> [Problem description]: Exactly as written, copy every line from the one containing "[0:00.00-0:03.90]" through the end of the records, with the pictures left out.

Top of Given records

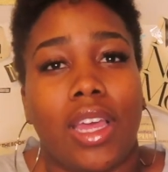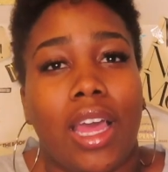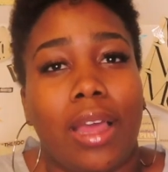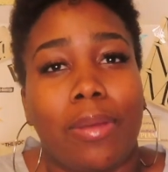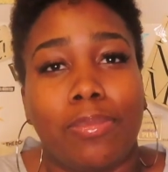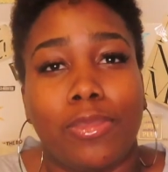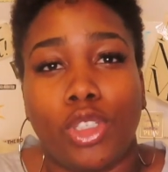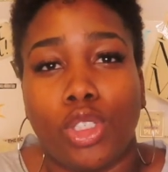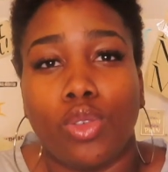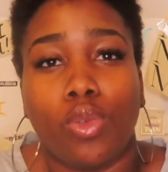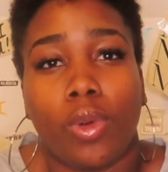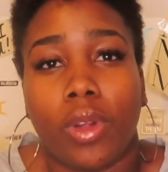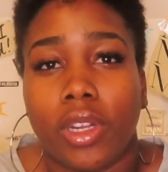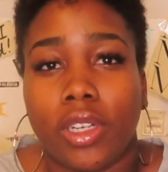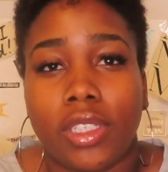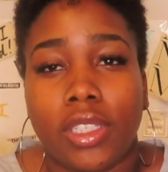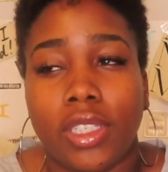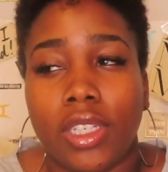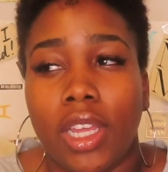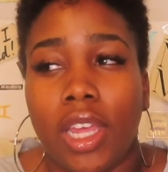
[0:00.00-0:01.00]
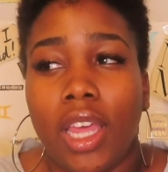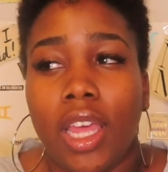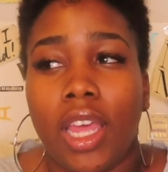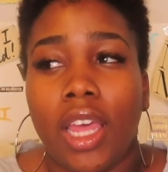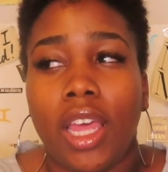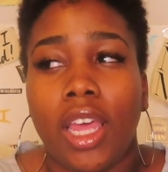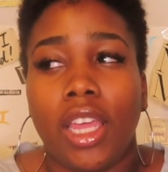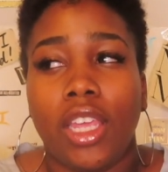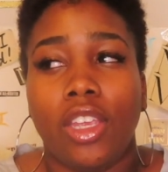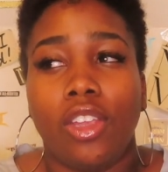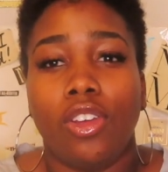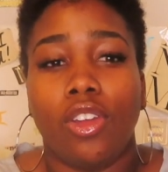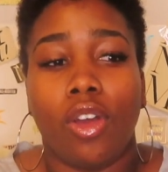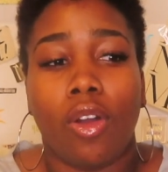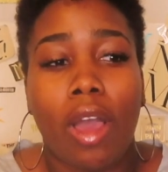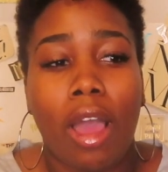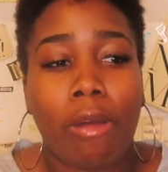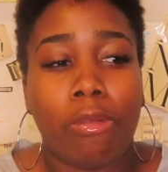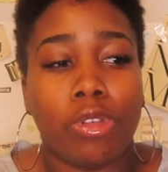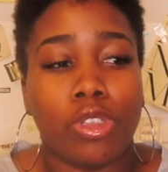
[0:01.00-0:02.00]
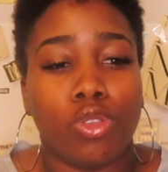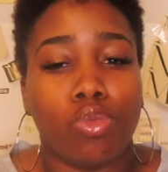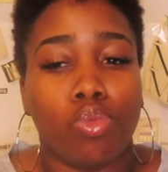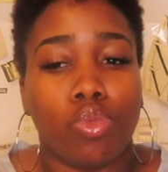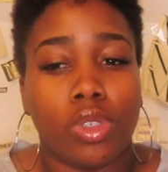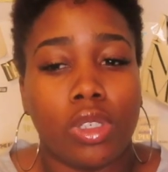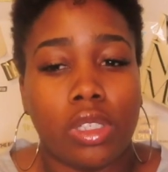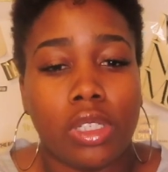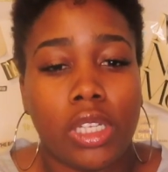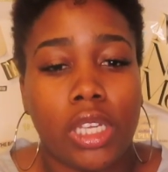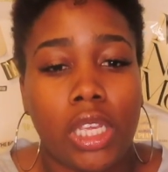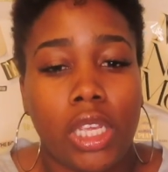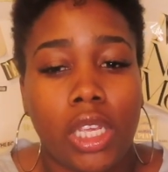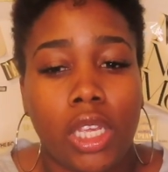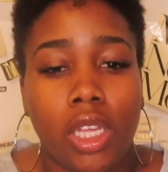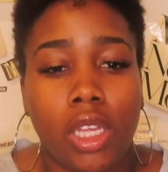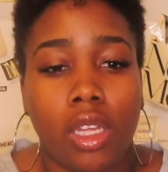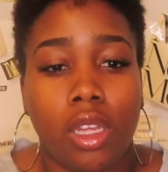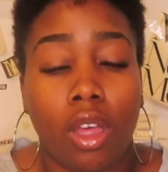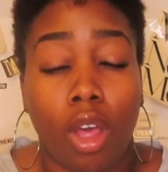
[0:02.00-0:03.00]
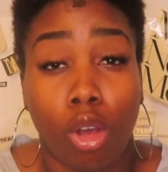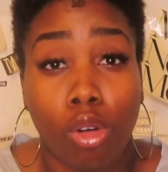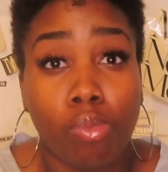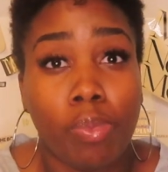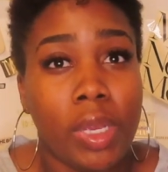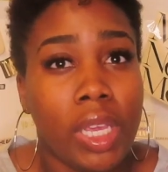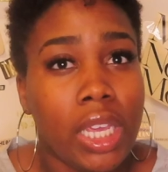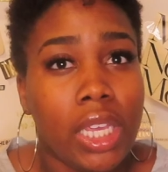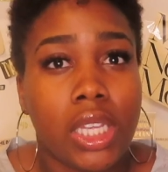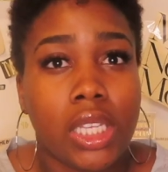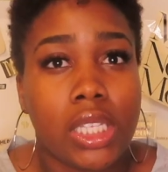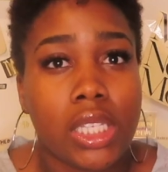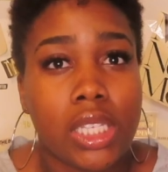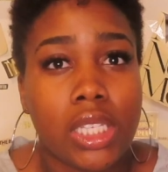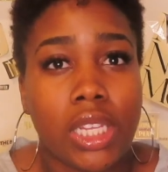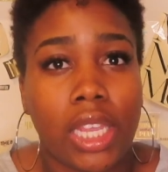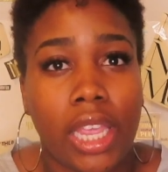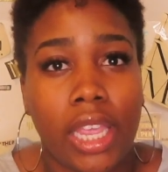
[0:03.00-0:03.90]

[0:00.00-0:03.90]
I'm short. You know, I was really obese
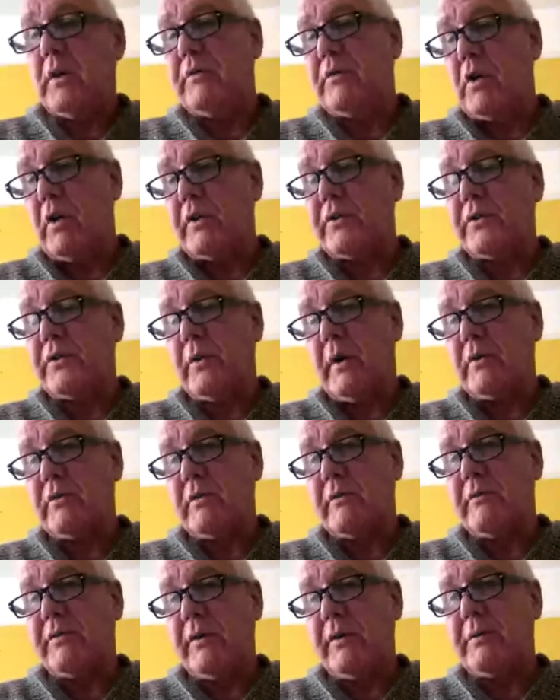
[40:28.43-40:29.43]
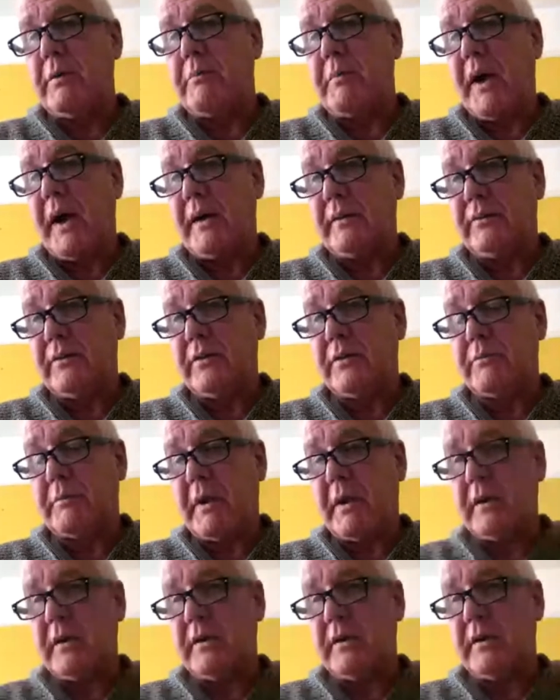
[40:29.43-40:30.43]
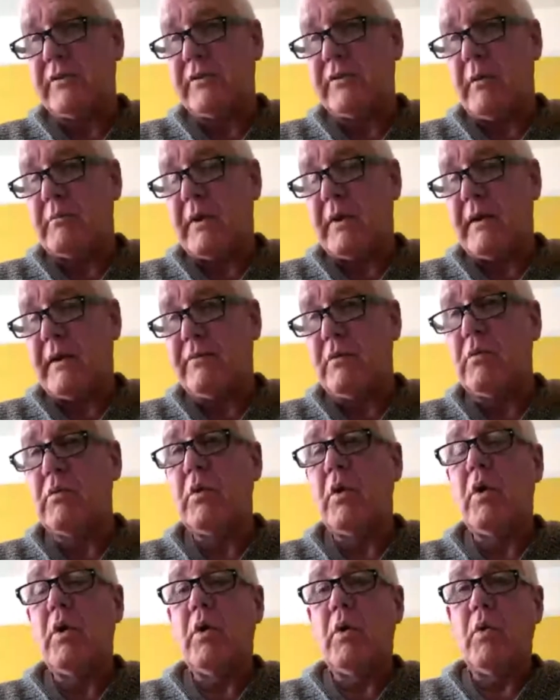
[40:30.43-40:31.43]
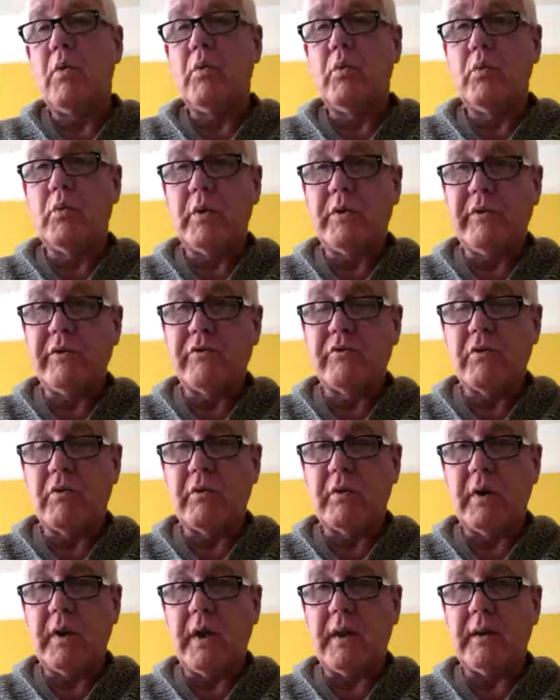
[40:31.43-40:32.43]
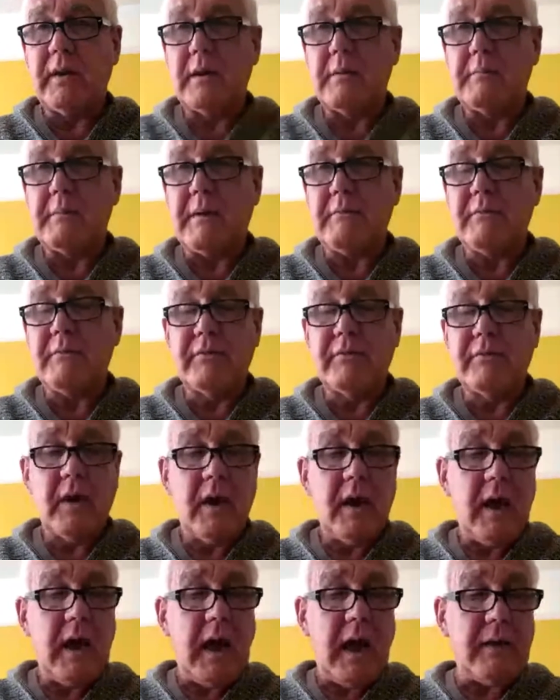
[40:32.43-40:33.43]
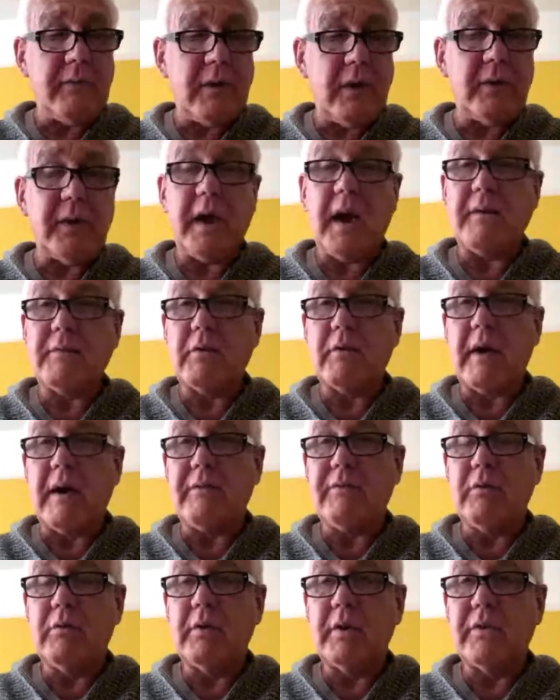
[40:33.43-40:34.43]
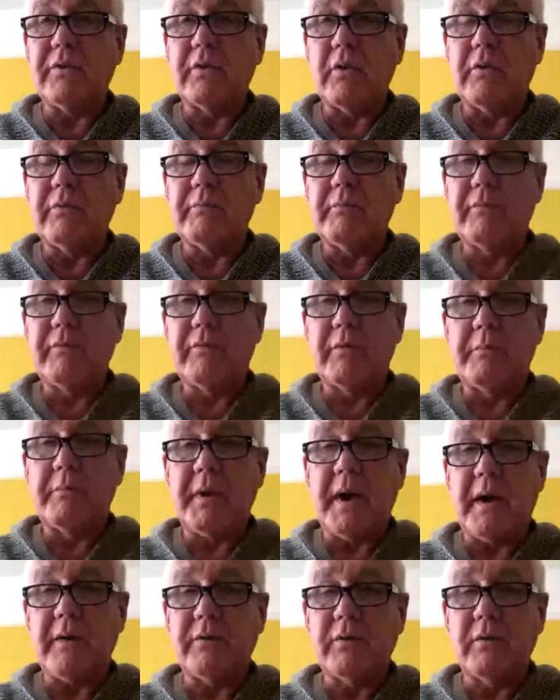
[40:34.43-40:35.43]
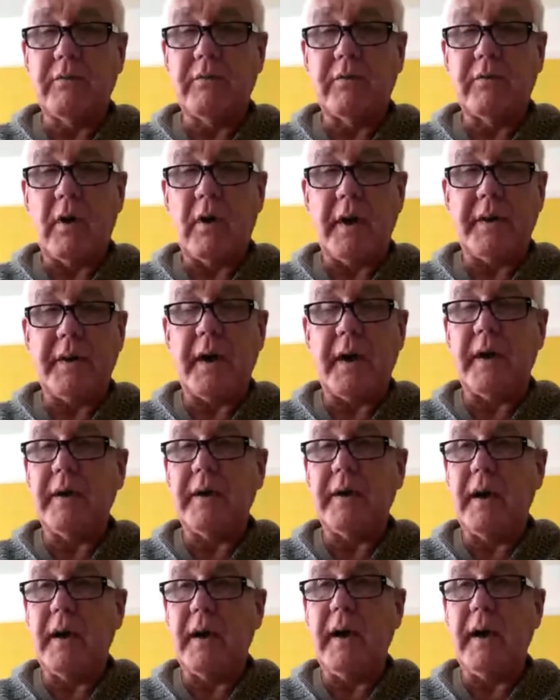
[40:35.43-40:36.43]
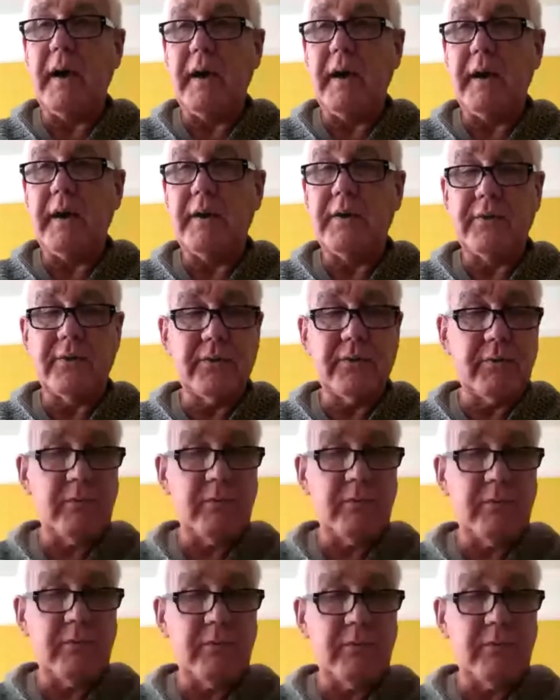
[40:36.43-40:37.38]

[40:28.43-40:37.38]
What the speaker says: You've got a £250 to spend in a shop raffle, which is drawn at the end of the month. And then the other raffle that's on from now till Friday is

Bottom of Given records

> [Written answer]:
[0:00.00-0:03.90]
I'm short. You know, I was really obese
[40:28.43-40:29.43]
[40:29.43-40:30.43]
[40:30.43-40:31.43]
[40:31.43-40:32.43]
[40:32.43-40:33.43]
[40:33.43-40:34.43]
[40:34.43-40:35.43]
[40:35.43-40:36.43]
[40:36.43-40:37.38]

[40:28.43-40:37.38]
What the speaker says: You've got a £250 to spend in a shop raffle, which is drawn at the end of the month. And then the other raffle that's on from now till Friday is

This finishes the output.